- [Problem requirements]
Below is a listing with pictures. Repeat exactly the lines starting at the one holding "[00:00:06.50]" and going on through the one holding "[00:00:07.42]", and leave every picture out.

━━━━━ Source data

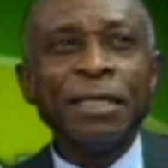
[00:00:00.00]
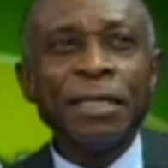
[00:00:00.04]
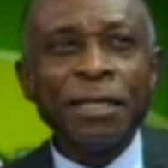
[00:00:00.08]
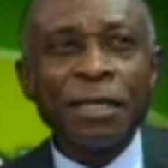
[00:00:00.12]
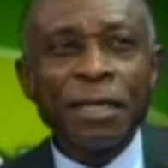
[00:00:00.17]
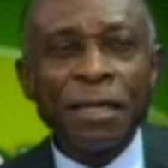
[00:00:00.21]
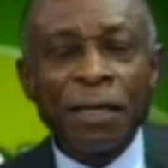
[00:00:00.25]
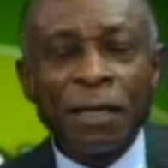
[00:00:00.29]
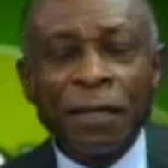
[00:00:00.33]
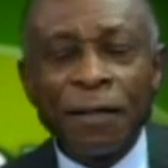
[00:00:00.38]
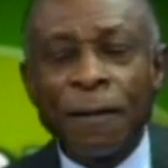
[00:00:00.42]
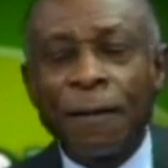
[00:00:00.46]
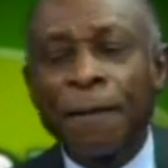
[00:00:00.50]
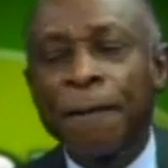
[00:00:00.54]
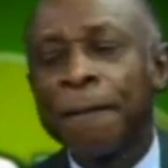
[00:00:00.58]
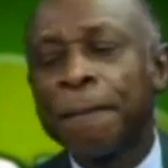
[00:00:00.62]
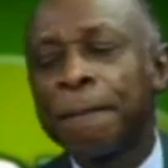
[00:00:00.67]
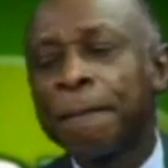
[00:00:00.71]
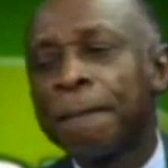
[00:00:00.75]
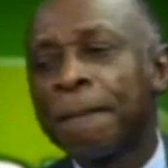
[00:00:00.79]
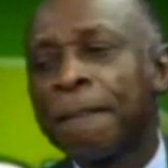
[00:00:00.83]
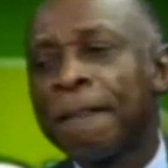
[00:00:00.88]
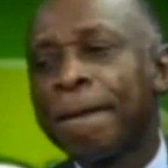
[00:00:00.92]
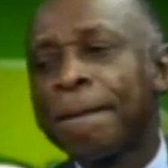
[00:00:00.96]

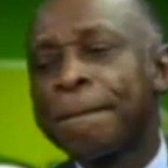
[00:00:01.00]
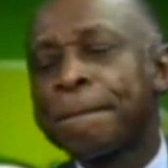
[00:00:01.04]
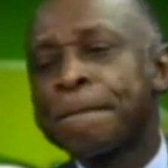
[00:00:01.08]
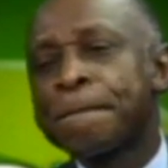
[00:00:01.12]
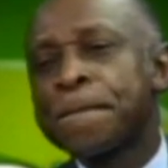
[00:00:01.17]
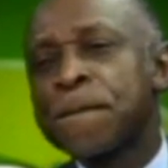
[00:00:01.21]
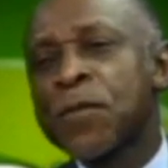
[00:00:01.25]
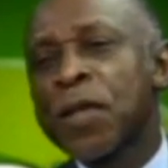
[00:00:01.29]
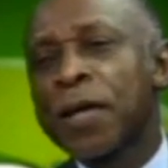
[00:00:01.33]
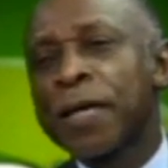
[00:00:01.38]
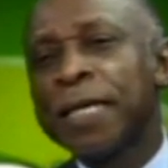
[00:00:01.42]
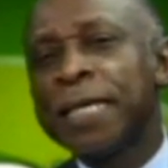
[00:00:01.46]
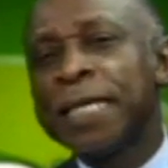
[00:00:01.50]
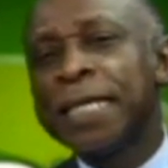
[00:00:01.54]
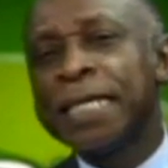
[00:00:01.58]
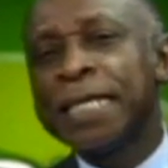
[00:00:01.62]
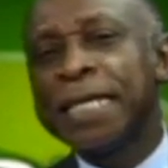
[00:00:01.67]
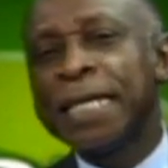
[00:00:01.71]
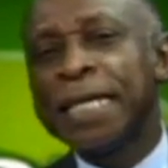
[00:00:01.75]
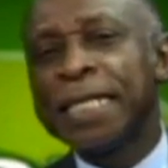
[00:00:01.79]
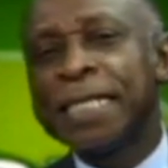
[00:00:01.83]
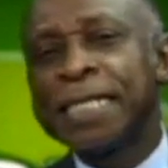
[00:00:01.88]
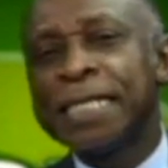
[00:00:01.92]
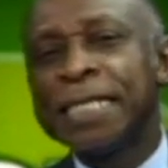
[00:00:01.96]

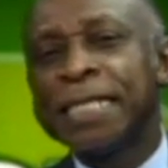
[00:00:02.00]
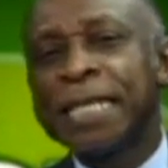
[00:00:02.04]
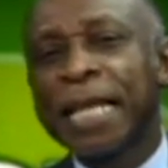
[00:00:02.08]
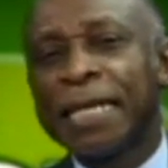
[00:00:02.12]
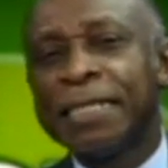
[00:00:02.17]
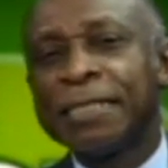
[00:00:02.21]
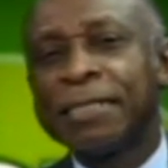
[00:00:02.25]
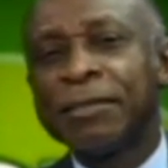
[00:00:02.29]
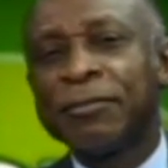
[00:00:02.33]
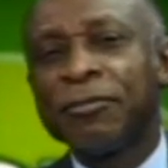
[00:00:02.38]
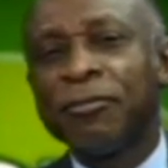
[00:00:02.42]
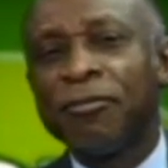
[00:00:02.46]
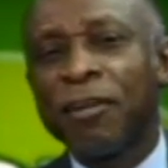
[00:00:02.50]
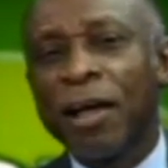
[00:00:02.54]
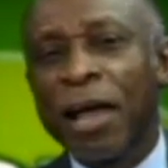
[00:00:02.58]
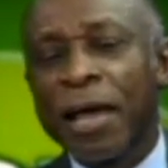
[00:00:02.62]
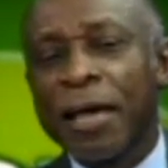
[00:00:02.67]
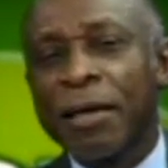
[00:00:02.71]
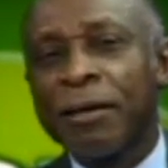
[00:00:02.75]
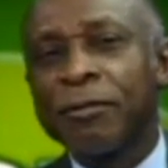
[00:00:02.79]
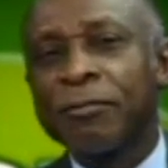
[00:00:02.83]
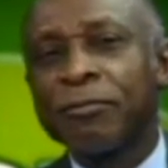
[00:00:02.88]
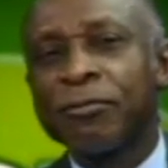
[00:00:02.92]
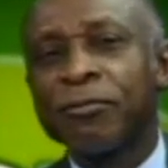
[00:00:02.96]

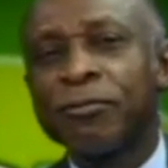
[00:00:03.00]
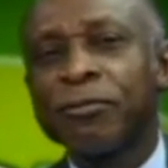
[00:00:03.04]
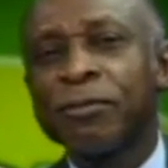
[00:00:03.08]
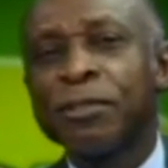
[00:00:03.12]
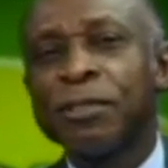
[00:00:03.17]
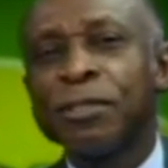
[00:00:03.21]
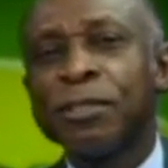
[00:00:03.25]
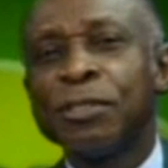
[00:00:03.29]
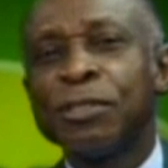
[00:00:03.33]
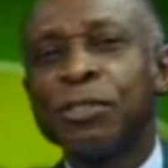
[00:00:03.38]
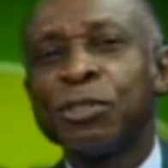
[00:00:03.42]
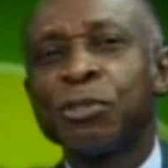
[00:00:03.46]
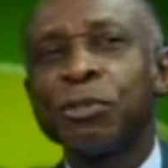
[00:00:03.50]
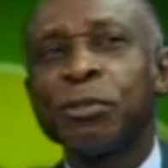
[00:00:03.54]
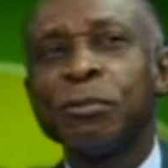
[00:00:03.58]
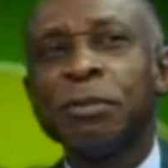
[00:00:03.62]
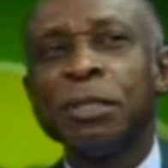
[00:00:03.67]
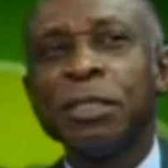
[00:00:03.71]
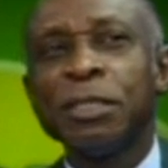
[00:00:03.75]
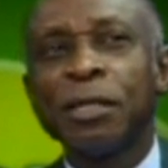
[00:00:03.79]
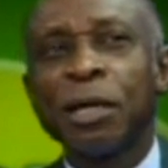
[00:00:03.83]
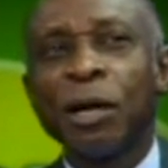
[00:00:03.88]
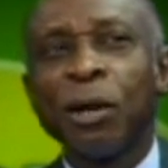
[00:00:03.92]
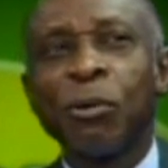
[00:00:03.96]
1895, should
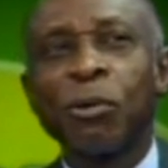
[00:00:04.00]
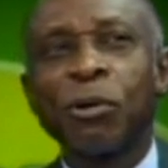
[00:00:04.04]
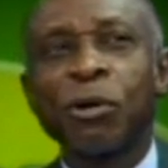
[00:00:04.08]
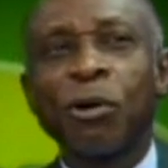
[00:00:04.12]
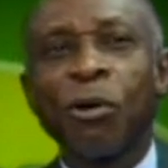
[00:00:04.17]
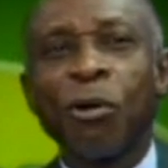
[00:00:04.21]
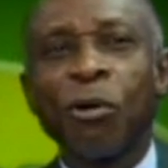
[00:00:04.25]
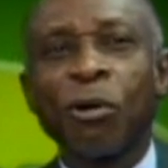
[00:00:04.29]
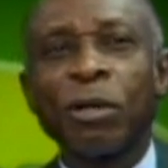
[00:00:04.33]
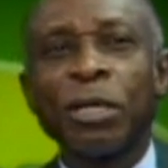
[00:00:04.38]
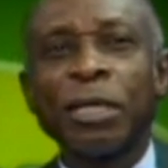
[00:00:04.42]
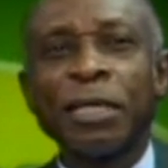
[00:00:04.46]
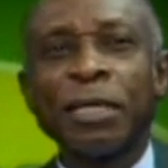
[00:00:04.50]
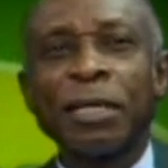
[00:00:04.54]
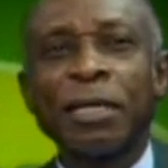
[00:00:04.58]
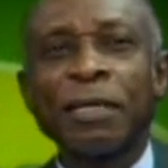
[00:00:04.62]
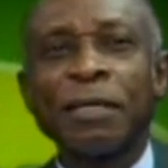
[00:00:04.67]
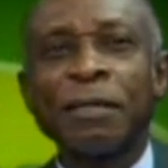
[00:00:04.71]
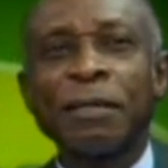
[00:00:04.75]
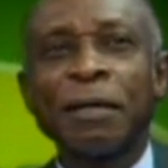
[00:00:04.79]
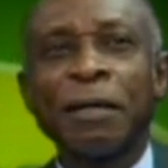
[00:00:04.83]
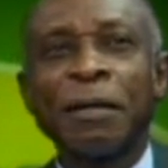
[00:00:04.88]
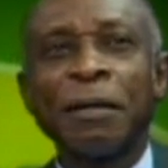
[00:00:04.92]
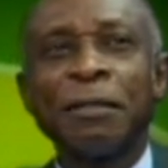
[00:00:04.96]
be now
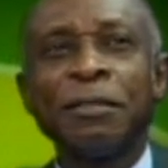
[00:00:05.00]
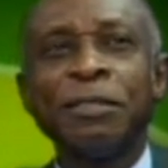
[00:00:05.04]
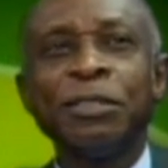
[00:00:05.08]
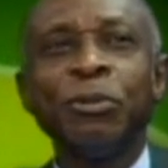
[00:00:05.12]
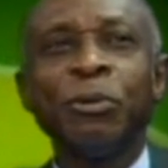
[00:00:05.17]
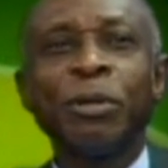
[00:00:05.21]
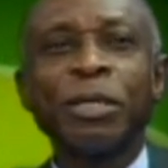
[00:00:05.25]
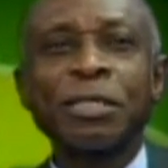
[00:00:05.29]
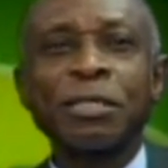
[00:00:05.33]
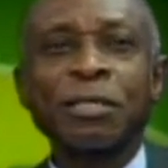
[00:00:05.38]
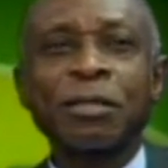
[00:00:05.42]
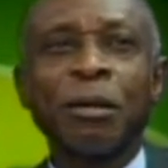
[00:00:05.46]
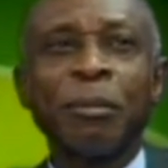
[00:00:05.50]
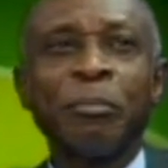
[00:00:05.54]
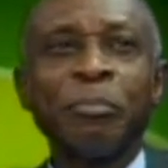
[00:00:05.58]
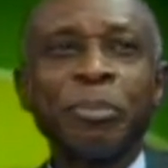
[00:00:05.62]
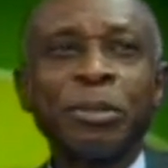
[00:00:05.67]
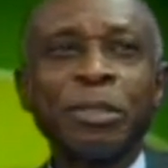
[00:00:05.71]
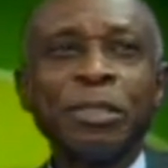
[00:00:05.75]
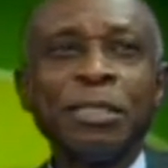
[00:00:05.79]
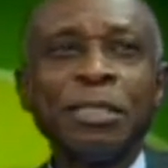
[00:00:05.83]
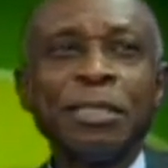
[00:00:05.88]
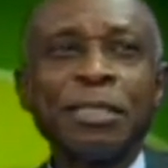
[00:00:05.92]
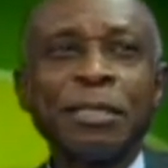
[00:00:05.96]
calling U.S.
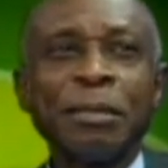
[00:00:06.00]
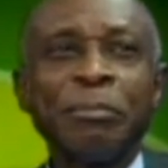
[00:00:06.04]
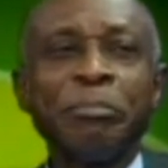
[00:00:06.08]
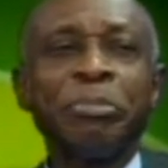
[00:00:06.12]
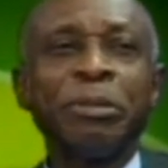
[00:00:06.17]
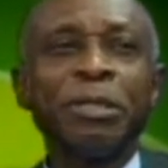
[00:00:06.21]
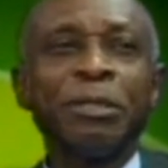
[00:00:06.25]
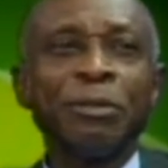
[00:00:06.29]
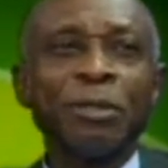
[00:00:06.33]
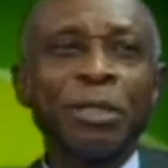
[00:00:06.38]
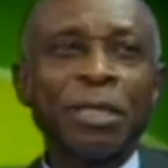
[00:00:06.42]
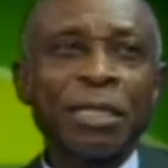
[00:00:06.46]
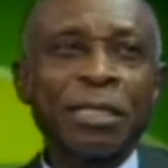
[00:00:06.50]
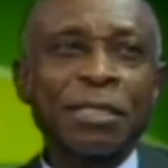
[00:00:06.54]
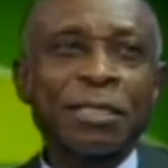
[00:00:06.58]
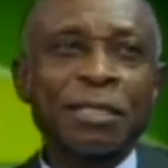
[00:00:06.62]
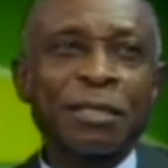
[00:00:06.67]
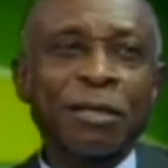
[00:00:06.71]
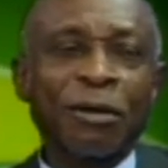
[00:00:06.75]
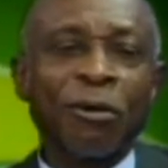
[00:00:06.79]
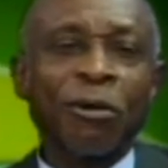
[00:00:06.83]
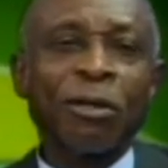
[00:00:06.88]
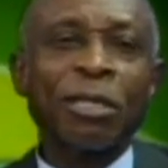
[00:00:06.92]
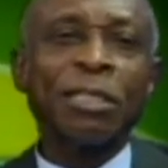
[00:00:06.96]
companies
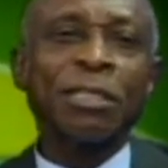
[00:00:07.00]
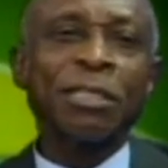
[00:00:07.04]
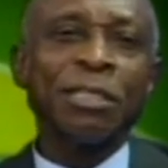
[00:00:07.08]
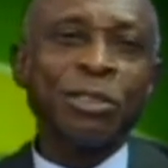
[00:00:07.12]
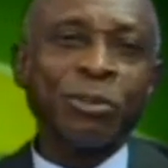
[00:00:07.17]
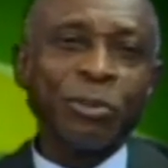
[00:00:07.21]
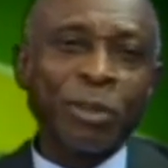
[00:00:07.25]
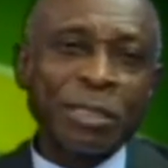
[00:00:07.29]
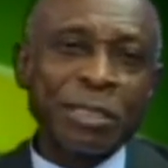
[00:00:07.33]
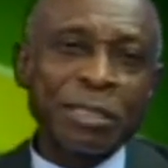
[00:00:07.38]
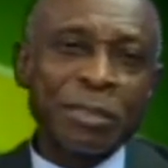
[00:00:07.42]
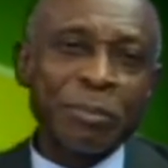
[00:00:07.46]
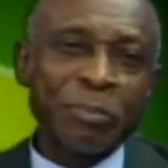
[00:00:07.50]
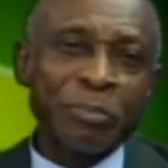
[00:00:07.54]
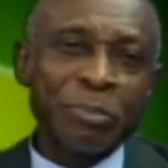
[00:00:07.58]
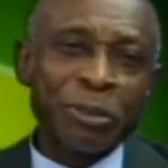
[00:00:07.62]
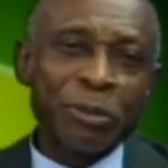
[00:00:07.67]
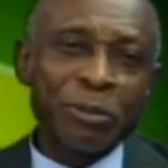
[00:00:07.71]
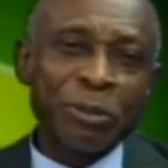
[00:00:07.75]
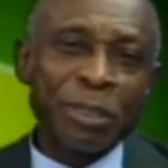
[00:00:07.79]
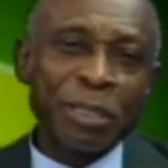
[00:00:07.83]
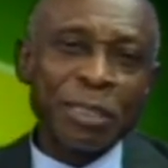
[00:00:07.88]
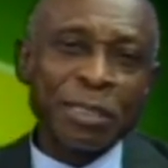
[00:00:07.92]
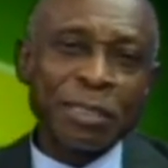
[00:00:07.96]
imperialist, calling the U.S.
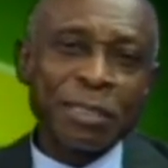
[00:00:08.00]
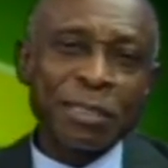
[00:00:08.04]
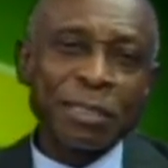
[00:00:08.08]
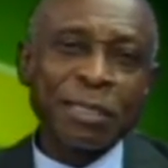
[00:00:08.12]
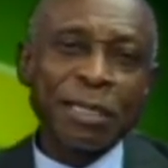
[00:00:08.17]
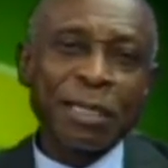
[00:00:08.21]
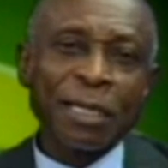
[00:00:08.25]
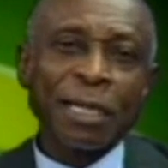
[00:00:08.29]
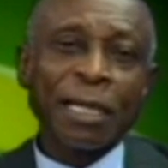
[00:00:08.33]
imperialist.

━━━━━━━━━━

- [Completed exercise]
[00:00:06.50]
[00:00:06.54]
[00:00:06.58]
[00:00:06.62]
[00:00:06.67]
[00:00:06.71]
[00:00:06.75]
[00:00:06.79]
[00:00:06.83]
[00:00:06.88]
[00:00:06.92]
[00:00:06.96]
companies
[00:00:07.00]
[00:00:07.04]
[00:00:07.08]
[00:00:07.12]
[00:00:07.17]
[00:00:07.21]
[00:00:07.25]
[00:00:07.29]
[00:00:07.33]
[00:00:07.38]
[00:00:07.42]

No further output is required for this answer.